Tren penurunan titik panas ini, juga ekuivalen dengan luas area yang terbakar. Luas Kebakaran Hutan dan Lahan tahun 2015 s/d 2023 berdasarkan citra satelite landsat 8 OLI/TIRS yang di overlay dengan data sebaran hotspot, serta laporan hasil groundchek hotspot dan laporan pemadaman yang dilaksanakan Manggala Agni sebagai berikut: 2015: 2.611.411 ha, 2016: 438.368 ha, 2017: 165.484 ha, 2018: 529.267 ha, 2019: 1.649.258 ha, 2020: 296.942 ha, 2021: 358.864 ha,2022: 204.896 ha, 2023: 994.313 ha.

Kebakaran hutan dan lahan tahun tahun 2023 berhasil ditekan lebih kecil sebesar 30,80% dibandingkan tahun 2019 dengan pengaruh El-Nino yang hampir sama, bahkan kondisi 2023 lebih kering. Kondisi ini telah diantisipasi melalui berbagai upaya pencegahan karhutla sejak awal tahun.
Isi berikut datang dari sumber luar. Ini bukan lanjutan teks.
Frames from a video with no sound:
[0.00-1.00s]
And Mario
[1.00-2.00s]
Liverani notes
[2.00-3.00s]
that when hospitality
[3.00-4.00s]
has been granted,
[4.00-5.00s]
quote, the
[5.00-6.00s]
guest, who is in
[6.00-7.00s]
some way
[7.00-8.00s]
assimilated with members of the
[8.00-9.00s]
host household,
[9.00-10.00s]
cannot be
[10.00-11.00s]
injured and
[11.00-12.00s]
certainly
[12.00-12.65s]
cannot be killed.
Kondisi ini dapat menjadi indikasi adanya keberhasilan upaya pencegahan kebakaran hutan dan lahan yang efektif. Kenaikan hotspot yang terjadi pada tahun 2019 dan tahun 2023 disebabkan oleh adanya El Nino. Namun, kita berhasil memitigasi fenomena El Nino sehingga jumlah hotspot dan luas tidak setinggi tahun-tahun sebelumnya. Jika dibandingkan karhutla tahun 2019 dengan kondisi akibat dampak El-Nino yang serupa dengan tahun 2023, luas Karhutla tahun 2023 masih jauh menurun.

Indonesia juga berhasil menekan kejadian Karhutla khususnya di lahan gambut sehingga terjadi penurunan luas karhutla dari gambut. Pada tahun 2015 terdapat luas Karhutla di lahan gambut seluas 891.275 hektar atau 34% dari total luas Karhutla, tahun 2019 turun menjadi 483.111 hektar atau 30% dari total luas karhutla, kemudian pada tahun 2023 semakin turun menjadi 182.789 hektar atau 16,38% dari total luas Karhutla. Selain itu, pengaturan tinggi muka air tanah 0,4 m ternyata tidak menyebabkan penurunan produktivitas perkebunan sawit. Penelitian menunjukkan terjadi peningkatan produktivitas antara 13-30%.

Data Pemerintah mencatat bahwa luas kebakaran hutan dan lahan dari tahun 2015 menunjukkan tren menurun sampai dengan Oktober 2023. Sejak kejadian karhutla tahun 2015 (baseline) dengan adanya perubahan paradigma pengendalian karhutla sampai dengan sekarang luas Karhutla di Indonesia menurun signifikan 94% – 37%.

Sebagai konsekuensi maka emisi Gas Rumah Kaca yang dihasilkan oleh Indonesia, tidak lagi sebesar ditahun-tahun sebelumnya seperti pada kondisi 2015 dan 2019, sehingga Indonesia tidak lagi menjadi negara peng-emisi 5 terbesar secara global, bahkan pada tahun 2021 tercatat peng-emisi pada ranking ke-9; dengan angka penurunan emisi 890 juta Ton CO2eq.

Menurut data Copernicus Atmosphere Monitoring Service (CAMS) dari Uni Eropa, menunjukkan bahwa Indonesia tidak termasuk ke dalam kelompok negara-negara penyumbang emisi terbesar dari kebakaran hutan dan lahan. Negara-negara maju, seperti AS dan Kanada, termasuk di dalam kelompok tersebut.

Meski begitu, Pemerintah tetap konsisten menjalankan berbagai upaya untuk mencegah karhutla, mulai dari monitoring, penetapan kebijakan, pencegahan, hingga penegakan hukum. Pada tahun 2024, kami sudah merencanakan upaya mitigasi kejadian karhutla dengan meningkatkan upaya-upaya pengendalian karhutla dengan melaksanakan patroli terpadu, TMC, monitoring hotspot, dan pemberdayaan masyarakat yang berada di wilayah rawan Karhutla.